[Required work]: What you write must match, character for character, the lines from the one with "[10.42-11.46s]" down to the one with "[14.58-14.88s]" in the listing below, minus its pictures.

[Data for this exercise]:
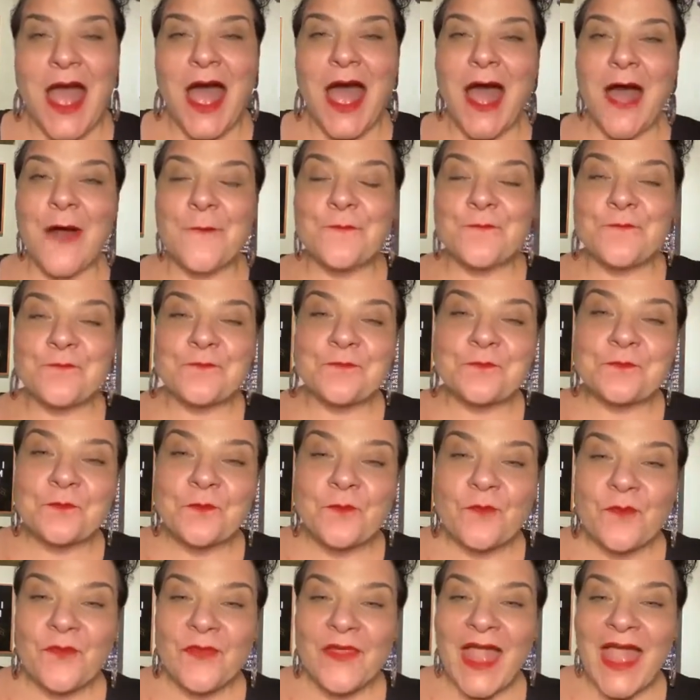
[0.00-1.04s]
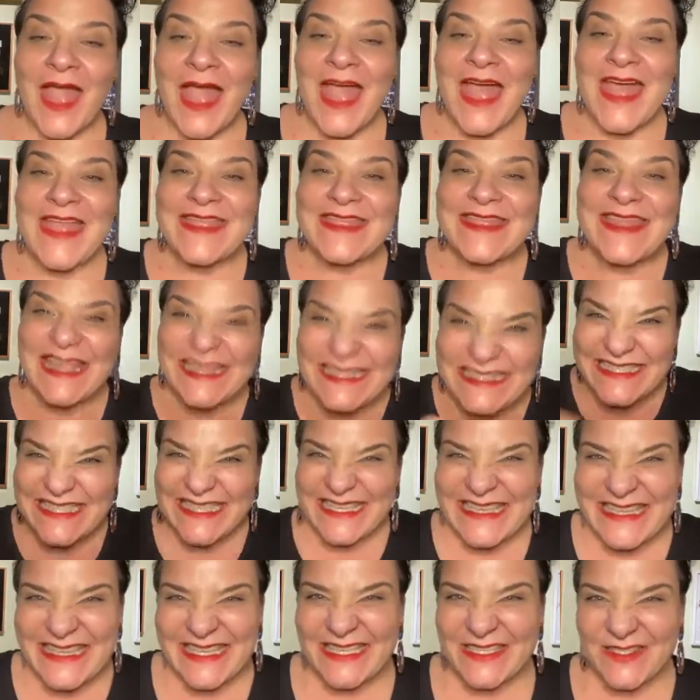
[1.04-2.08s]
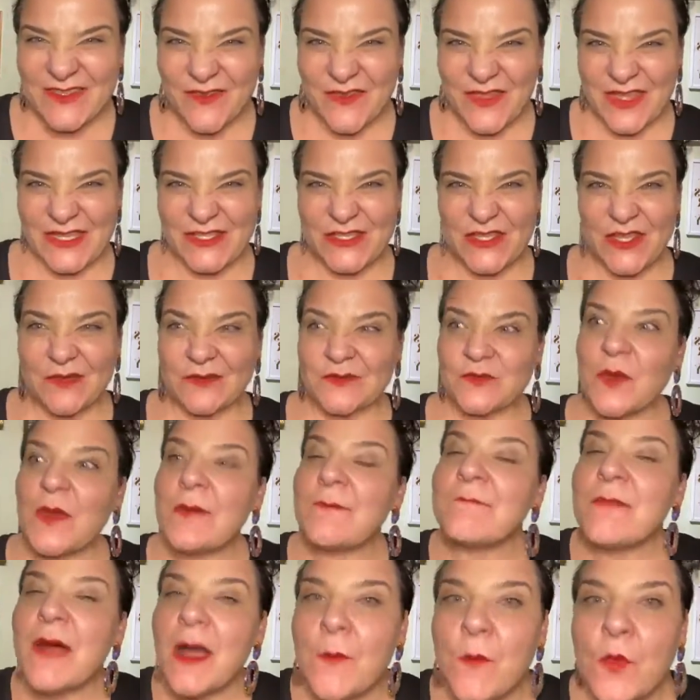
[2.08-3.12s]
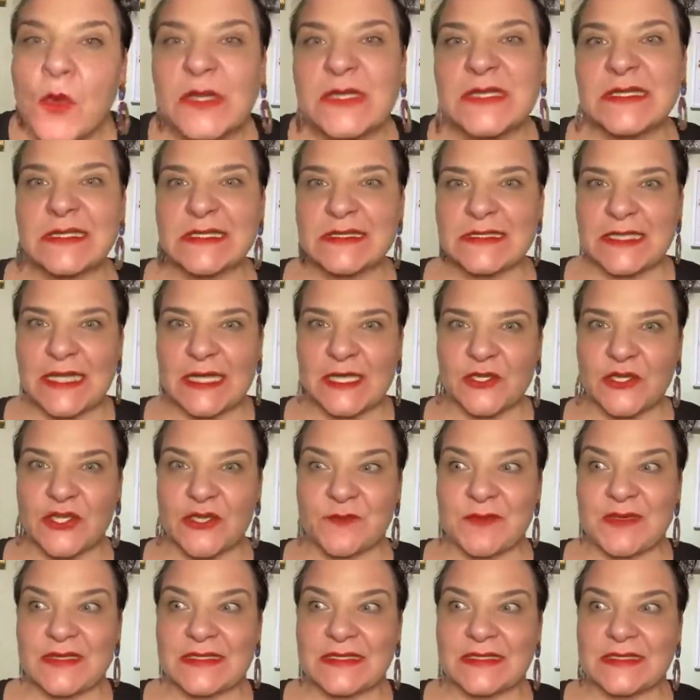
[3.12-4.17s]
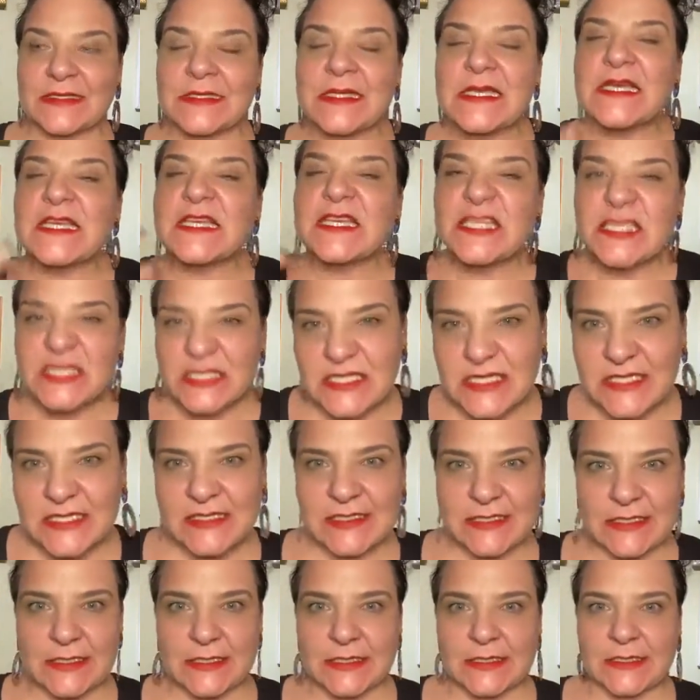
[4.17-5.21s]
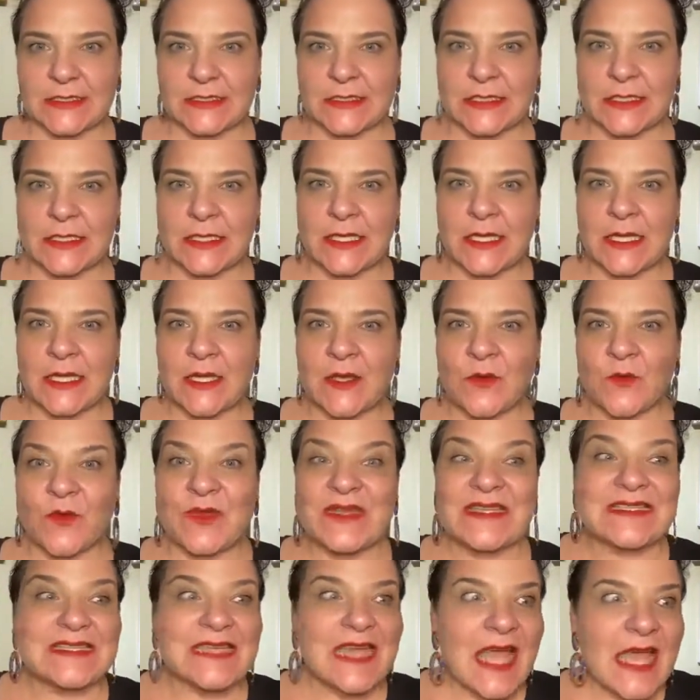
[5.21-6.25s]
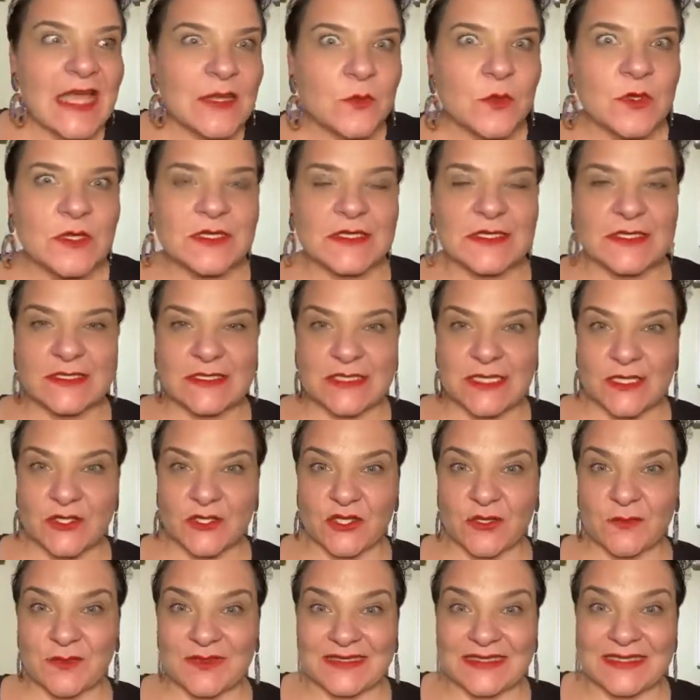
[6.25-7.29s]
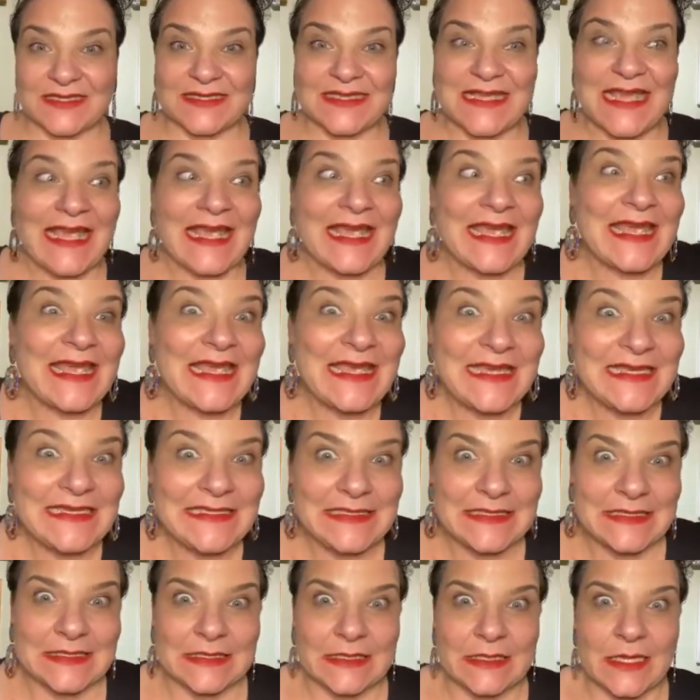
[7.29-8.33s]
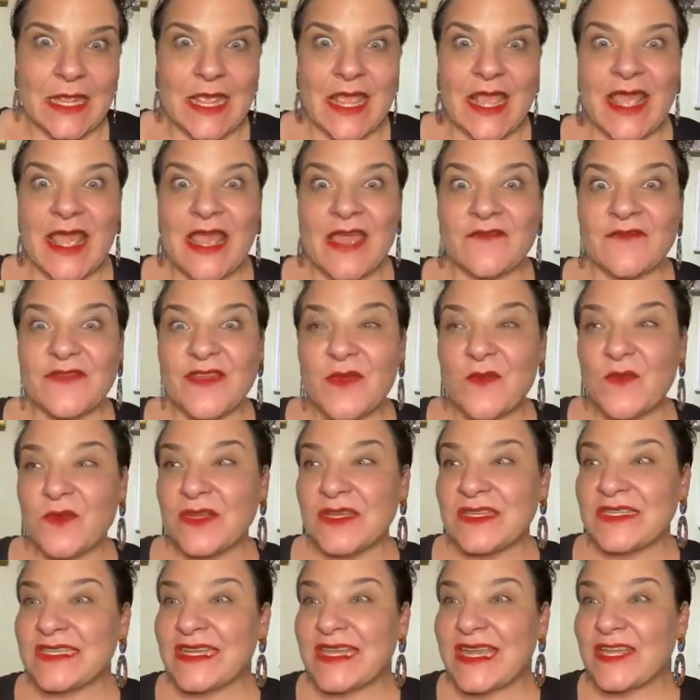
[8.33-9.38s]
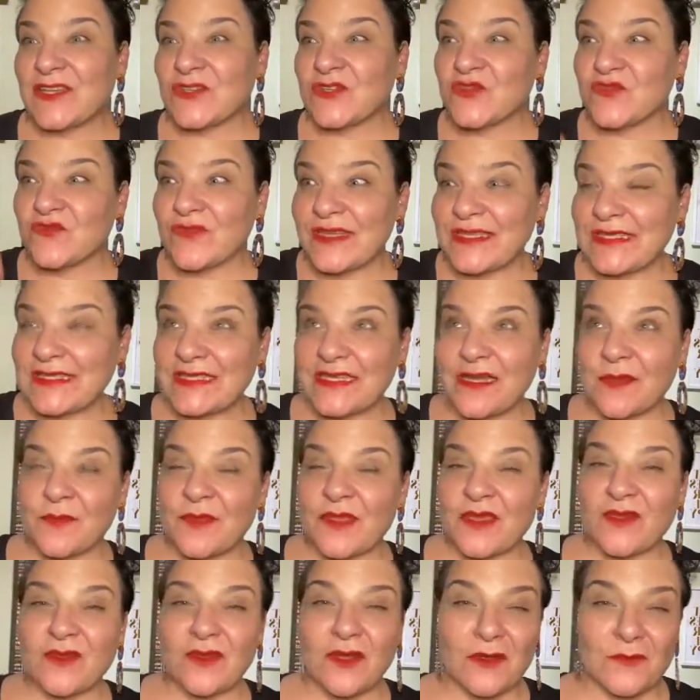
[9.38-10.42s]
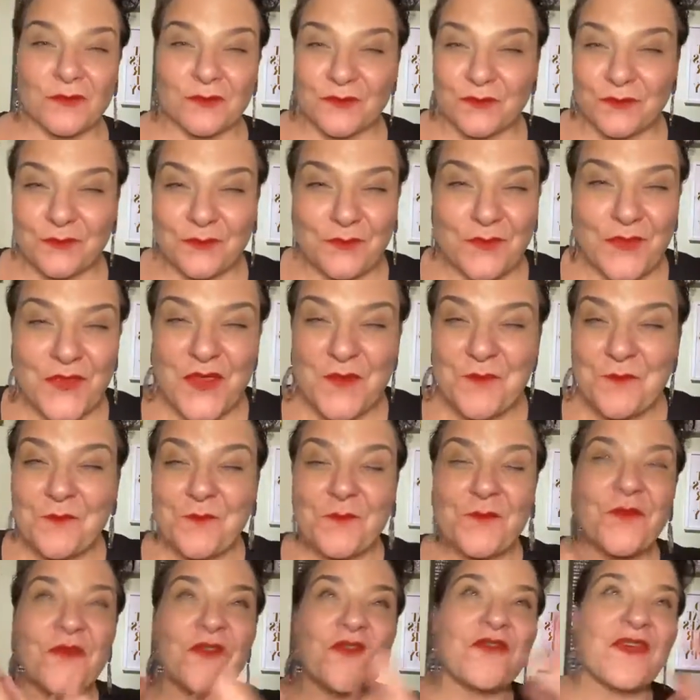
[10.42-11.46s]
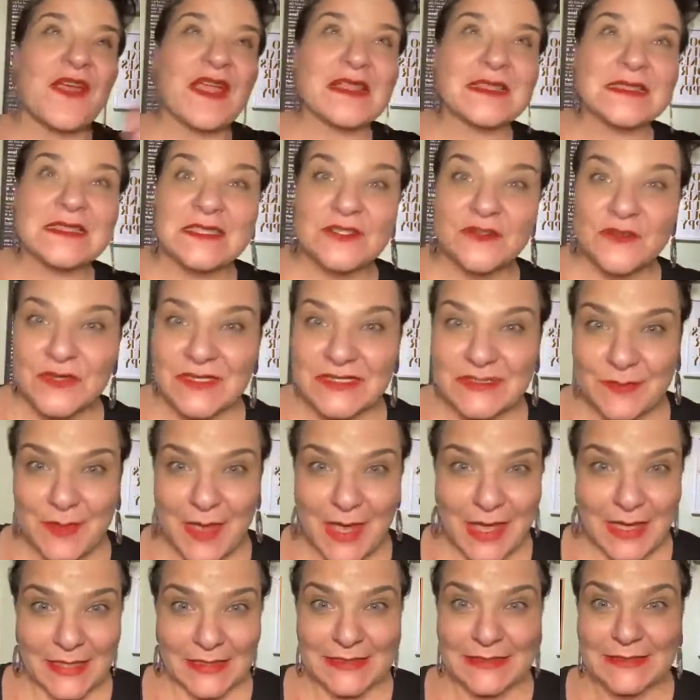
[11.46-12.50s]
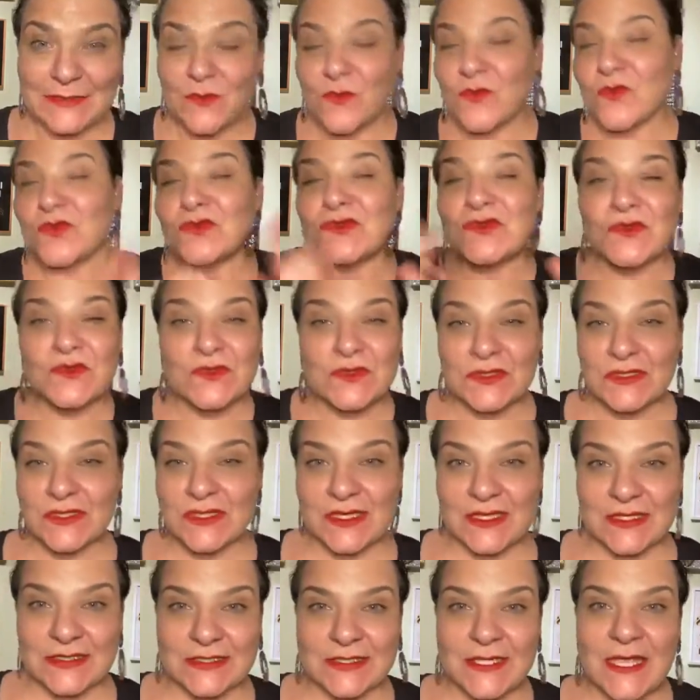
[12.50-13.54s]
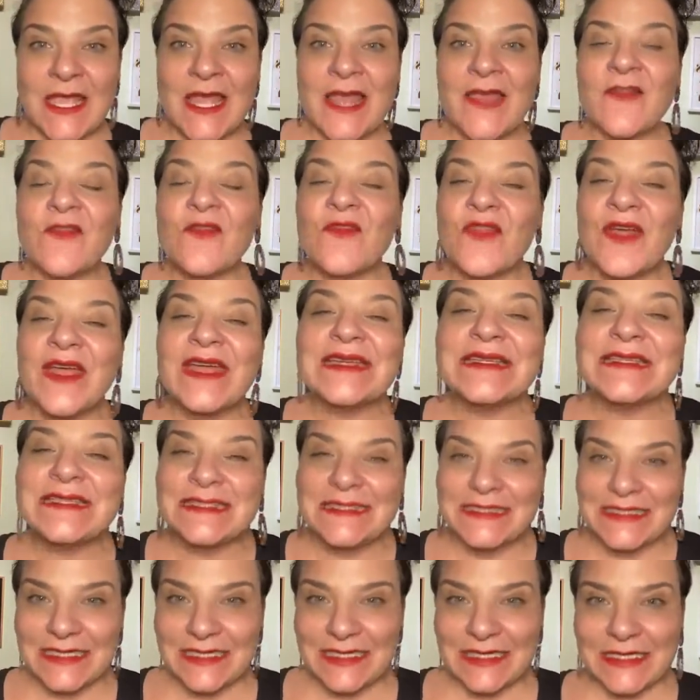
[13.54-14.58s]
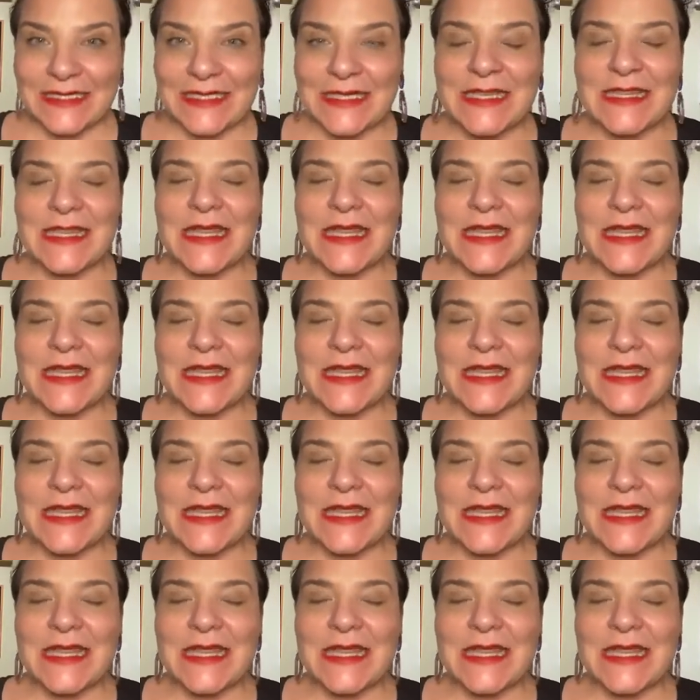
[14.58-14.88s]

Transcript: Um, they did things on their terms. When mum wanted to start a new business, she did it. When dad wanted to start a new business, he did it. If they wanted to get dressed up, they got the fancy dress parties, all sorts of things. They did it.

[Expected output]:
[10.42-11.46s]
[11.46-12.50s]
[12.50-13.54s]
[13.54-14.58s]
[14.58-14.88s]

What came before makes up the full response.